Vraagverkenners - ontdek wat er leeft in je groep
- ludonu
- 30 mei
- 2 minuten om te lezen
Een goed geformuleerde vraag is vaak meer waard dan een snel antwoord. In deze activiteit gaan deelnemers op onderzoek uit: welke vragen leven er rond een bepaald thema? Ze verkennen elkaars perspectieven, scherpen hun nieuwsgierigheid aan en maken de inhoud betekenisvoller voor zichzelf én voor elkaar.
Doelen
Lerende nieuwsgierigheid activeren.
Inhoudelijke thema’s benaderen vanuit wat deelnemers écht willen weten.
Laten zien dat verschillende invalshoeken bestaan rond één thema.
Input verzamelen die tijdens de training hergebruikt kan worden.
Groepsgrootte, Tijd & Setting
6 tot 24 deelnemers
30 minuten (eventueel opgesplitst over begin en eind)
Offline of online (via Whiteboard en breakoutrooms)
Voorbereiding
Kies 3 tot 6 inhoudelijke thema’s of blokken uit je training (bv. Feedback geven, Omgaan met weerstand, Vertrouwen opbouwen).
Voorzie per thema een grote envelop met het thema duidelijk op de voorkant.
Leg blanco indexkaartjes of post-its klaar (voor online: werk met digitale kaartjes op Whiteboard)
Stap-voor-stap
1. Reflectie
Toon alle thema-enveloppen op tafel of digitaal.
Vraag deelnemers: “Kijk naar deze thema’s. Welke vragen leven er bij jou over één of meerdere van deze onderwerpen?”
Elke deelnemer schrijft één vraag per kaartje (meerdere kaartjes mogen).
Alle vragen gaan vervolgens in de corresponderende envelop.
Optioneel: geef als richtlijn vijf soorten vragen, bv.
Wat begrijp ik nog niet?
Wat zou ik hierover willen leren?
Wat gebeurt er als…?
Waarom vinden mensen dit lastig?
Wat werkt in mijn ervaring?
2. Delen
Schud de kaartjes per envelop.
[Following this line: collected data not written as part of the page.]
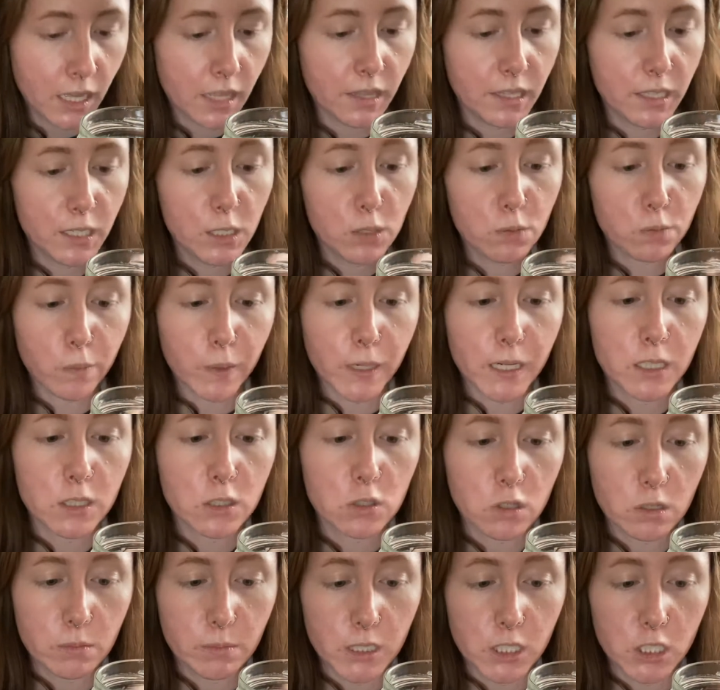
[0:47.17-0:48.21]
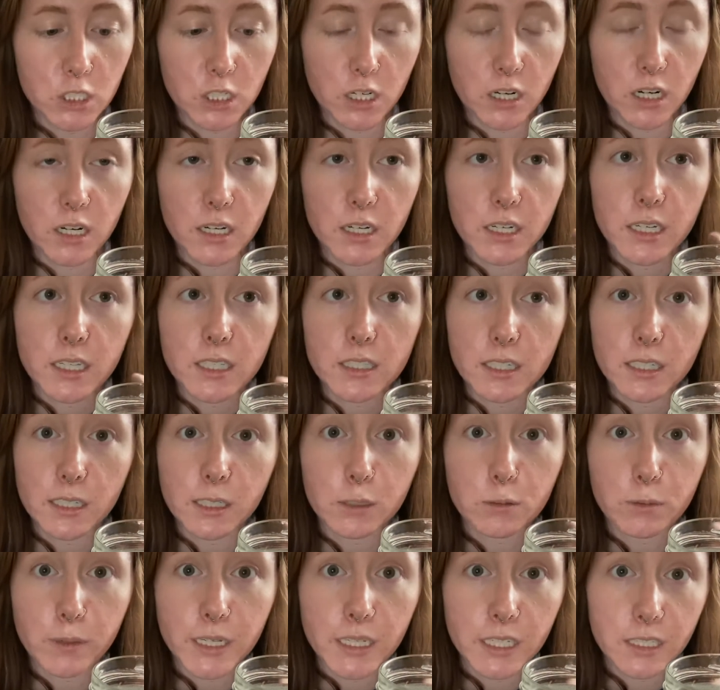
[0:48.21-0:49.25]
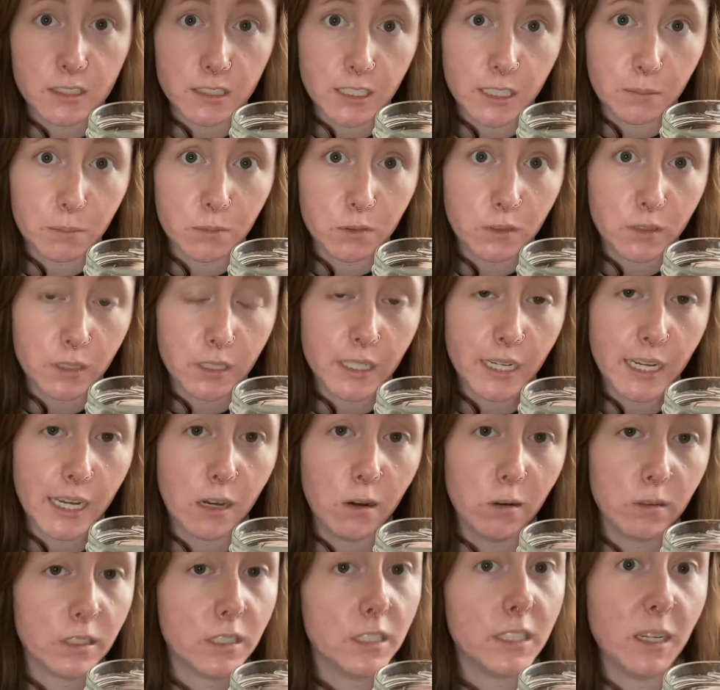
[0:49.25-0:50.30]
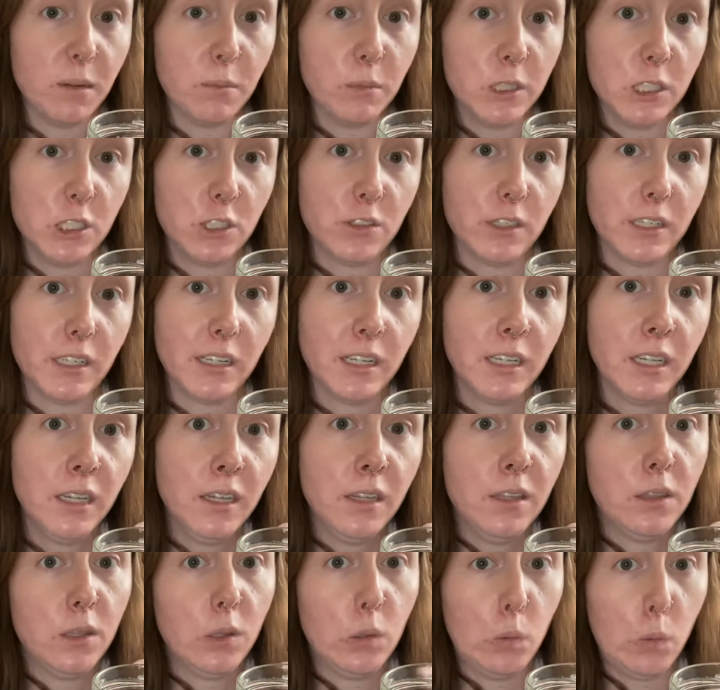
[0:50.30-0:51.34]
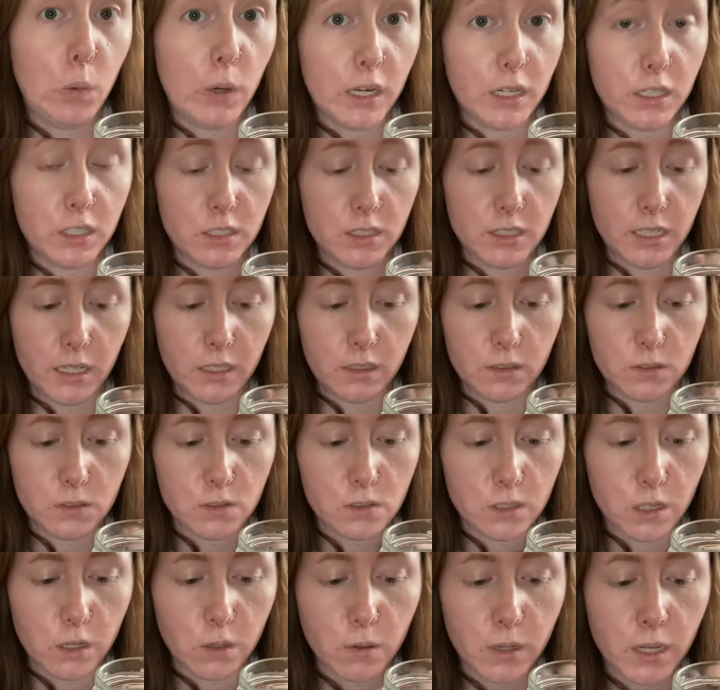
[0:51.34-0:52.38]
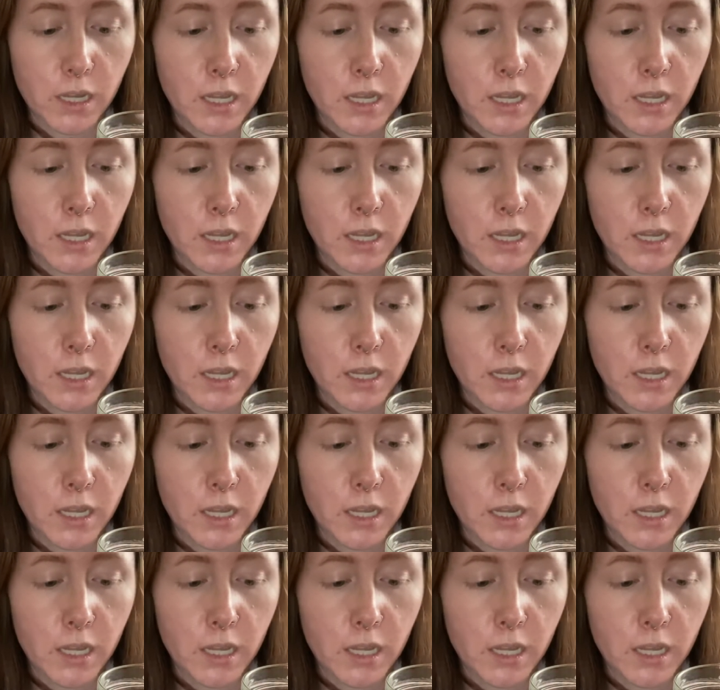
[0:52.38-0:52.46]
This brainstorm in a jar is a great example on how to demonstrate the water cycle. So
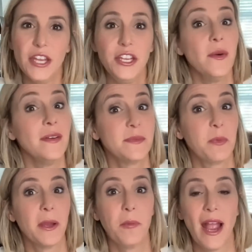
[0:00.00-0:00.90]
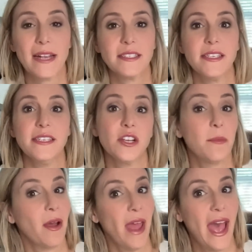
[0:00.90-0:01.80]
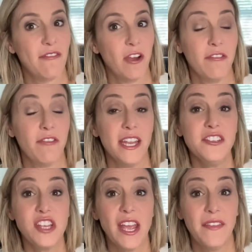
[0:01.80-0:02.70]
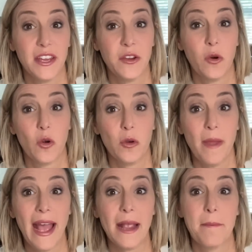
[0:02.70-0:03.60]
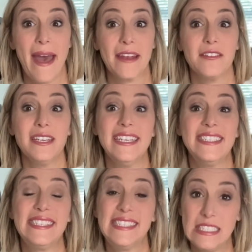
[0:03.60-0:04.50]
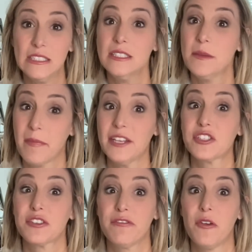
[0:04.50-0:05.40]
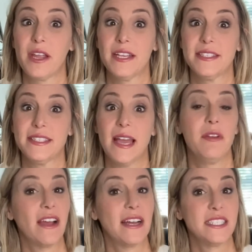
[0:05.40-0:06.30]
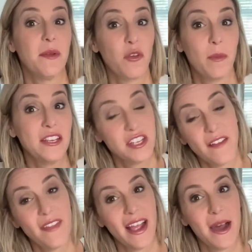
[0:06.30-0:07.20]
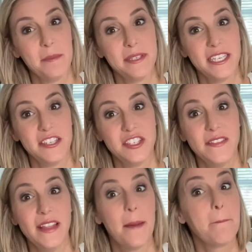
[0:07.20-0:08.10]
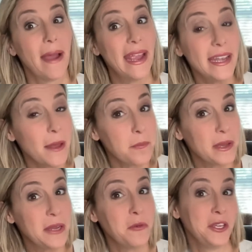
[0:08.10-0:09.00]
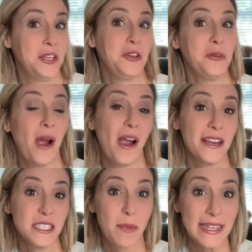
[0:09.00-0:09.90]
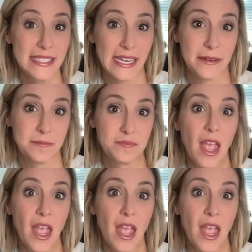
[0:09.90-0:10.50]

UF spring practices are about halfway finished, and the quarterback battle is still the major focus. And we've got some information on that competition that might not be what you are expecting.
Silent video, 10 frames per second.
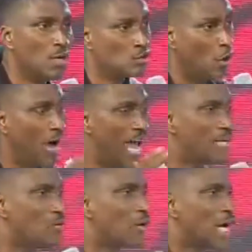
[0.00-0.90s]
Your
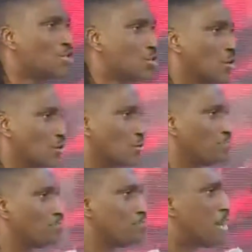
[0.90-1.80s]
education
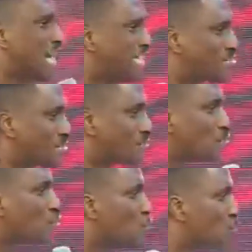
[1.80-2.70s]
placed
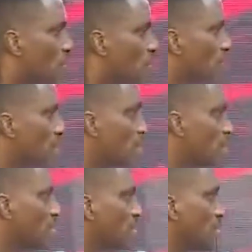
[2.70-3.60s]
you,
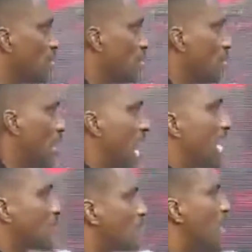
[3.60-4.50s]

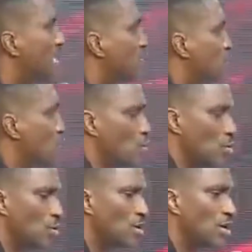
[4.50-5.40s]
has placed
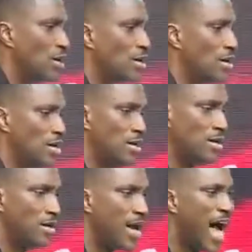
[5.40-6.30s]
you
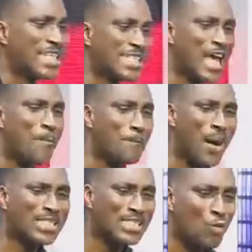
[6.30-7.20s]
at a
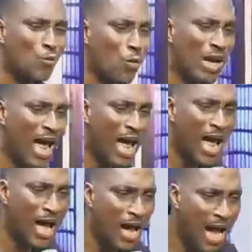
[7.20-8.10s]
particular
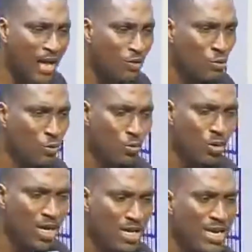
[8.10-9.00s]
angle,
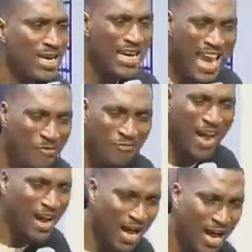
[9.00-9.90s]

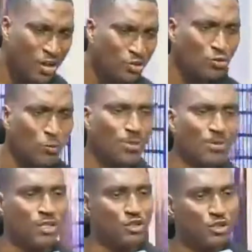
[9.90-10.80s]
never to be
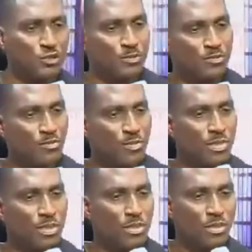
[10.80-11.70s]
rich.
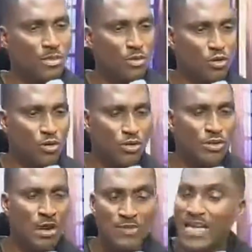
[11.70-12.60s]

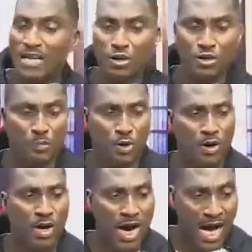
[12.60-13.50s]
Now tell your
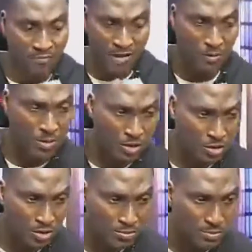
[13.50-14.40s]
neighbor, have
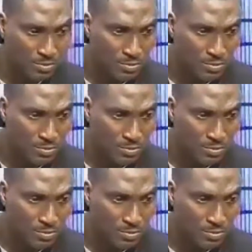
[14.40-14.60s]
education,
Iedere deelnemer krijgt enkele willekeurige vragen uit een envelop die niet van henzelf is.
In duo’s of trio’s bespreken ze de vraag die hen het meest intrigeert:
Waarom is dit een interessante vraag?
Wat zou een mogelijk antwoord zijn?
Welke andere vragen roept dit op?
3. Synthese & Presentatie
Elk groepje kiest één vraag die ze willen presenteren.
Ze formuleren er een korte uitleg of verkenning bij: waarom deze vraag, wat hebben ze al bedacht, waar zitten nog blinde vlekken?
Presentatie aan de hele groep — als vraag en als reflectie.
4. Debriefing
Welke vragen triggerden je vandaag?
Wat is het verschil tussen een boeiende en een gesloten vraag?
Hoe kun je deze vragen inzetten als kapstok tijdens de rest van de training?
Volgende stappen
Gebruik de enveloppen verder doorheen de training als referentiepunten:➤ “We gaan het nu hebben over Feedback. Kijk even welke vragen in die envelop zitten.”
Laat deelnemers op het einde antwoorden formuleren op vragen die zij eerder trokken.
De vragen kunnen ook dienen als input voor casussen, rollenspelen of simulaties.
Variaties
Thema’s opbouwen: Laat deelnemers eerst samen de thema’s bepalen, en maak dan pas de enveloppen.
Expertvragen: Laat na de activiteit een expert enkele vragen beantwoorden of challengen.
Visueel: Laat deelnemers hun gekozen vraag visueel voorstellen (metafoor, beeld, strip...).